6. Single-Leg Deadlift
Why it works: This is a full-body exercise that can not only test your stability, but also help you strengthen other key running muscles, like the glutes, hamstrings, and core, while improving ankle strength.
How to do it:
- Stand on right leg, soft bend in knee, left foot lifted slightly off floor.
- Hinge at the hips by sending butt back. Keep back flat, shoulders down, and core engaged as torso reaches toward floor and left leg lifts straight back behind you. Only lower until you feel a slight pull in right back of leg.
- Drive right foot into floor to stand back up, squeezing glutes.
- Repeat. Do 8-10 reps on each side.
7. Reverse Lunge to Knee Drive
Why it works: Challenge your balance while strengthening the quads, glutes, and muscles around the ankles with this super functional exercise, says Tamir.
How to do it:
- Stand with feet together.
- Step backward with right foot and lower into a lunge, both knees bending 90 degrees.

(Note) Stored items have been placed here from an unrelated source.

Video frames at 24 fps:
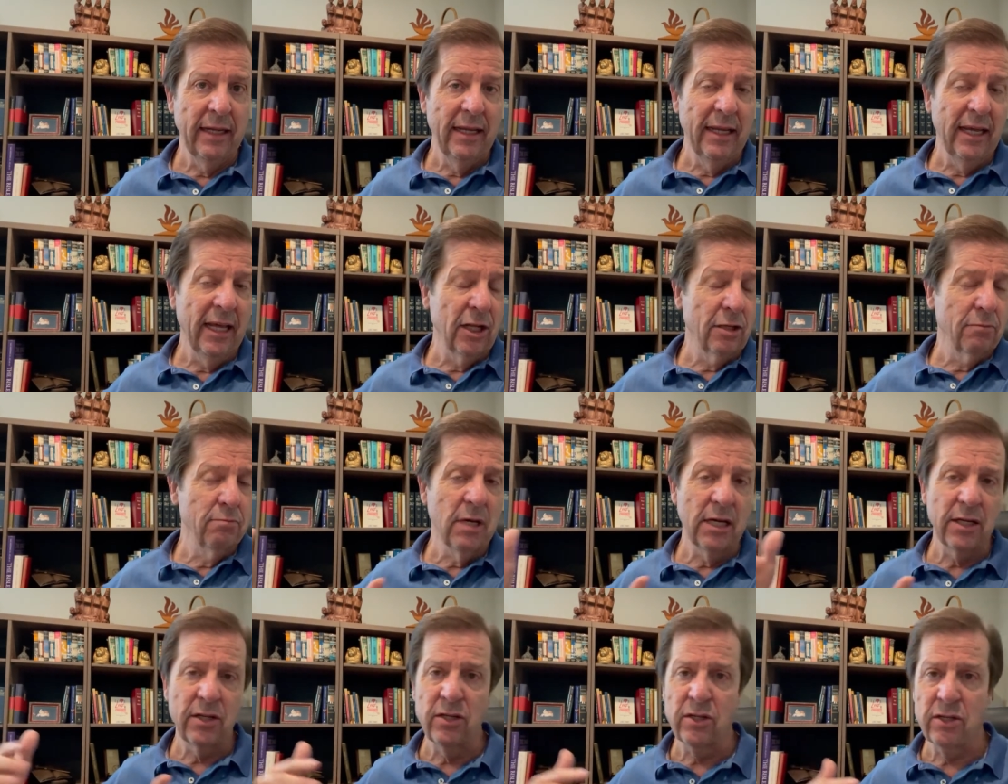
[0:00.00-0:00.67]
As
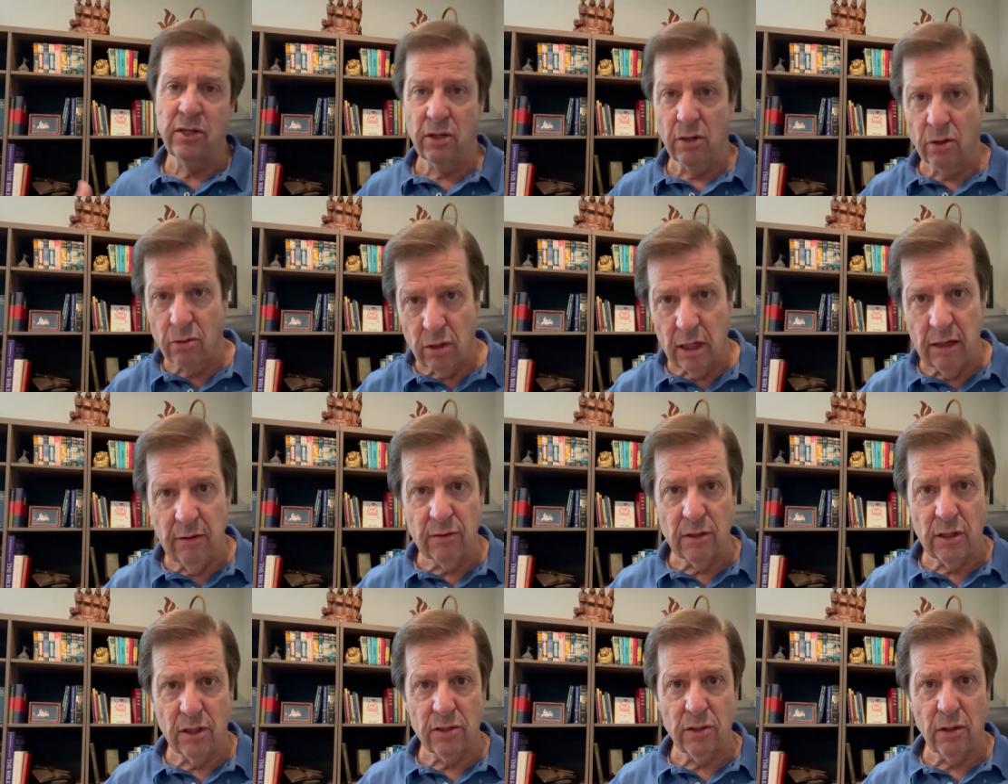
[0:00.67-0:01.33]
much as it
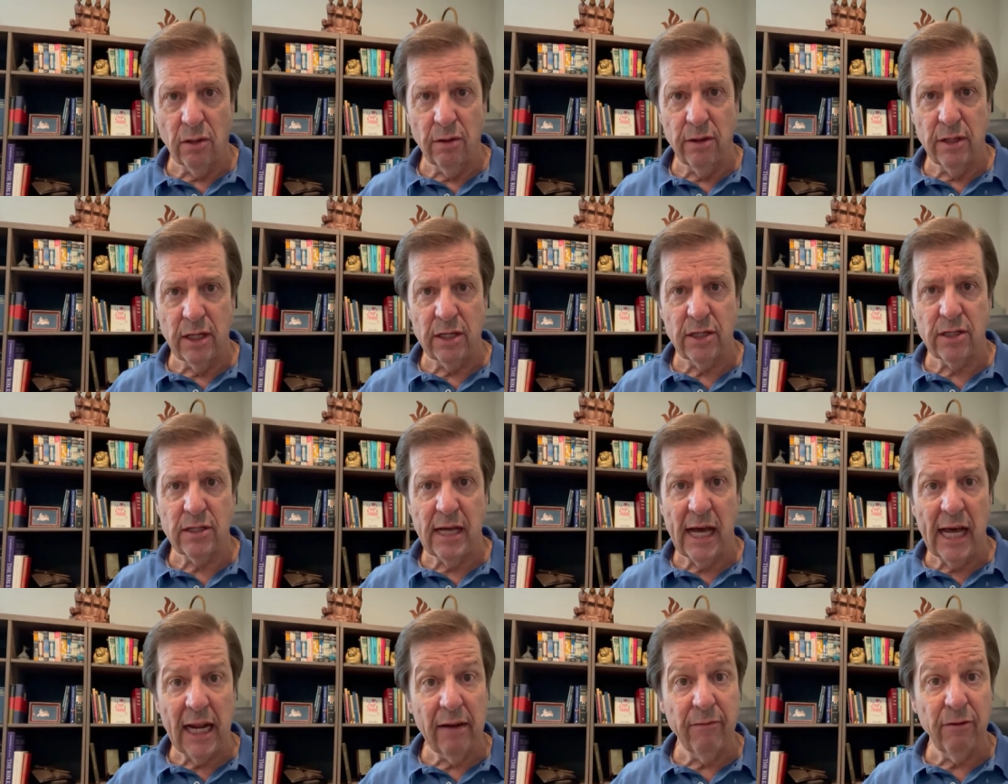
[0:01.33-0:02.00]
grieves us on this
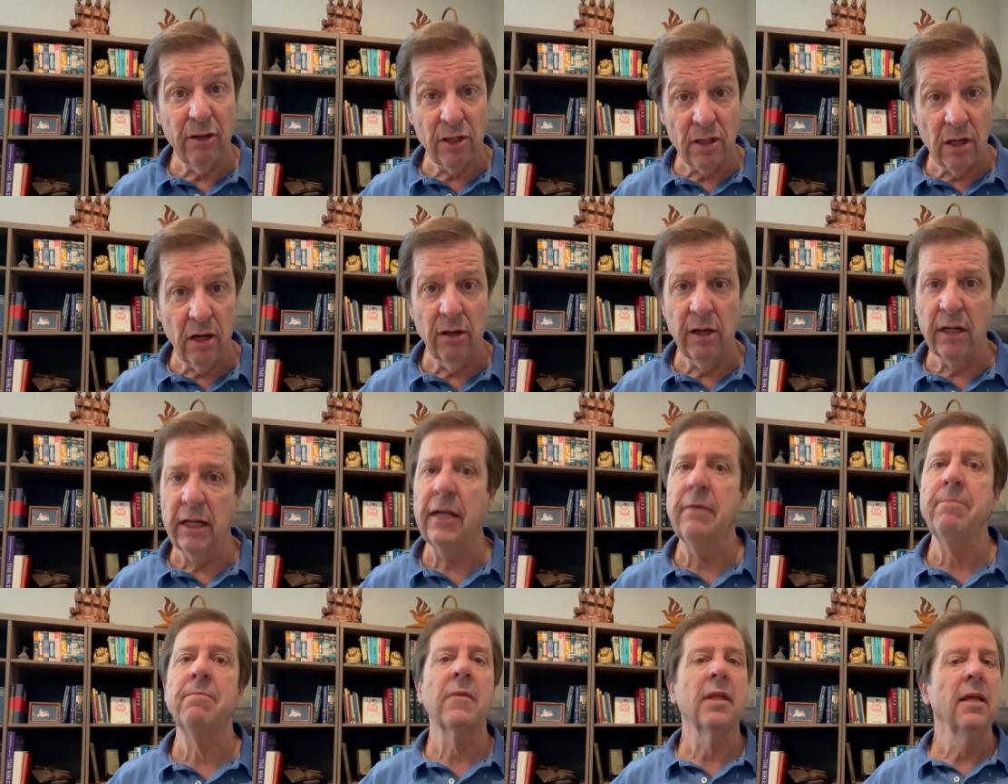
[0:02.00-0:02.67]
side of
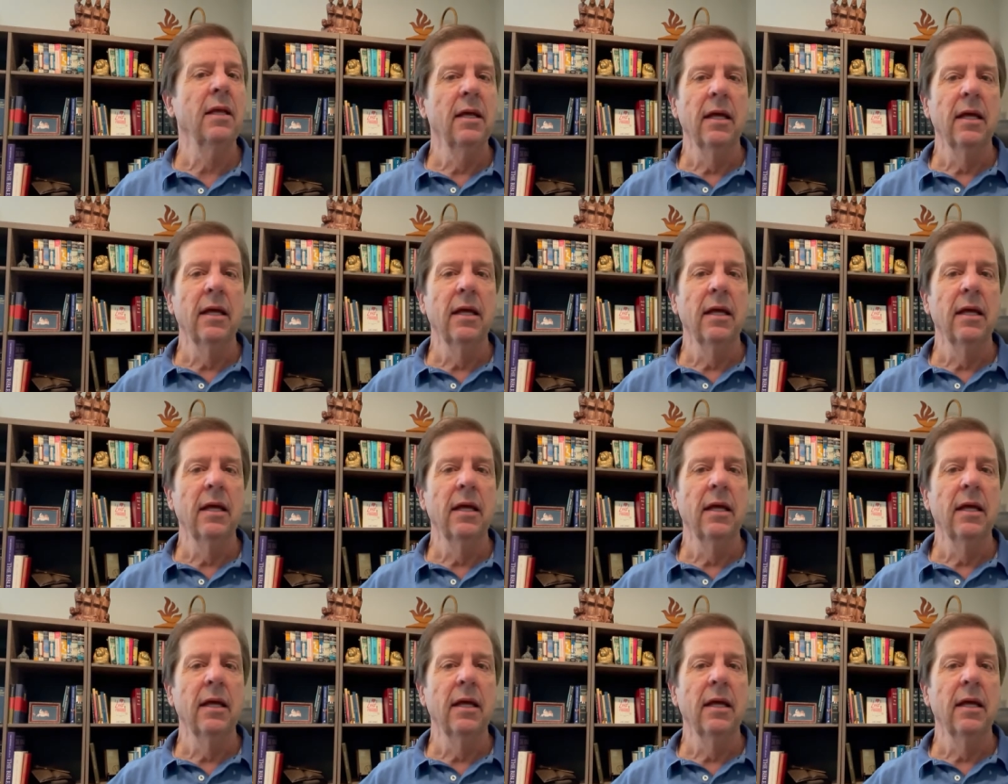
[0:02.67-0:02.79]
eternity,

- Push through left foot to stand, driving right knee up to hip, thigh parallel to the floor.
- Pause, then step back into a lunge.
- Repeat. Do 8-10 reps each side.
8. Single-Leg Calf Raise
Why it works: Shifting your bodyweight to one leg means your calf muscles have to lift your bodyweight to get you onto your toes, strengthening these key running muscles, along with the Achilles tendon. This move also challenges your stability, so engage your core for balance, Tamir says.
How to do it:
- Start standing on right foot, left knee bent with foot slightly off floor.
- Raise right heel of ground, so you’re on ball of right foot.
- Slowly lower heel back to the ground.
- Repeat. Do 8-10 reps on each side.